Like my pietistic forebears in the faith, I find great hope (perhaps the greatest hope) for genuine Christian unity and faithful interreligious relationships in shared commitments to working to meet the needs of people in our communities. I have seen it happen so many times . . . people from different religious traditions brought close to one another as they worked to help others.
A great example of this was in a small town in Michigan over ten years ago. I went there to conduct a two-week-long research project for my doctoral studies. I worked with a friend of mine who was the local United Methodist pastor. He did months of preparatory work. When he arrived there, the community had a couple hundred young people living in an economically depressed area. There were few prospects for jobs. Community morale was low. And concern for the future of the children and youth was very high.
For about a hundred and fifty years, however, the town had been divided among half a dozen or so churches. Most people had few — if any — deep connections with people who belonged to different churches than they themselves belonged to . . . even if they were living on the same block of the street.
The churches came together under the courageous leadership of a couple pastors in town. They held a revival in the city park to raise awareness of the situation faced by the young people. They raised money for a skateboard park. They attended worship at each other’s churches. And they planned a common youth ministry together.
I was there to take pictures, to talk with people, and to observe. What I saw was remarkable. Several of the youth looked deeply moved that hundreds of people in the town were coming together to try to help them during those hard economic times.

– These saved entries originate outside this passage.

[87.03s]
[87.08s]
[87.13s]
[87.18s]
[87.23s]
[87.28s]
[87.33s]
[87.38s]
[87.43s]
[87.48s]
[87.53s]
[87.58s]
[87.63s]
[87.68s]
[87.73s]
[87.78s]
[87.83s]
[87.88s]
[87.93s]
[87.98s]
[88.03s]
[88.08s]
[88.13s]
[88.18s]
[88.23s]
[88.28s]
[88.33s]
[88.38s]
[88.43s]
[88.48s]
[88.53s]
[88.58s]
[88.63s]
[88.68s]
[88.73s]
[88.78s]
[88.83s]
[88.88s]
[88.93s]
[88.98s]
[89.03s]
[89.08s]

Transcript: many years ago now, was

They were trying to offer them more than despair. What they offered was love and practical help.
In coming together for the youth, the members of the different churches came to explore differences and similarities among them. Two women living on opposite sides of the same block for sixty years met one another for the first time and became friends.

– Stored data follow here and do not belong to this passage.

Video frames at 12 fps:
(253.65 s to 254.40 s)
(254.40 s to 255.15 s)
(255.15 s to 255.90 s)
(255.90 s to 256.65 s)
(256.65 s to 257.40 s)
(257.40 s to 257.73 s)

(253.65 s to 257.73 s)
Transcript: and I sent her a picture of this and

Then, at the end of my time there, I saw the community come together as it never had before. The twin towers fell on 911 and Christians of different denominations came together under one roof to pray and weep with one another.
Imagination and courage opened new possibilities in that town. Christians of different traditions came together and discovered new love for one another.
It makes me wonder, now, why we fixate on differences as cause for division at all. When we look at the needs of our communities, we see invitations from God to join together in meaningful ways; ways that are themselves invitations to discover and love one another.
What are the needs in your community? Who might you invite to work with you to meet those needs?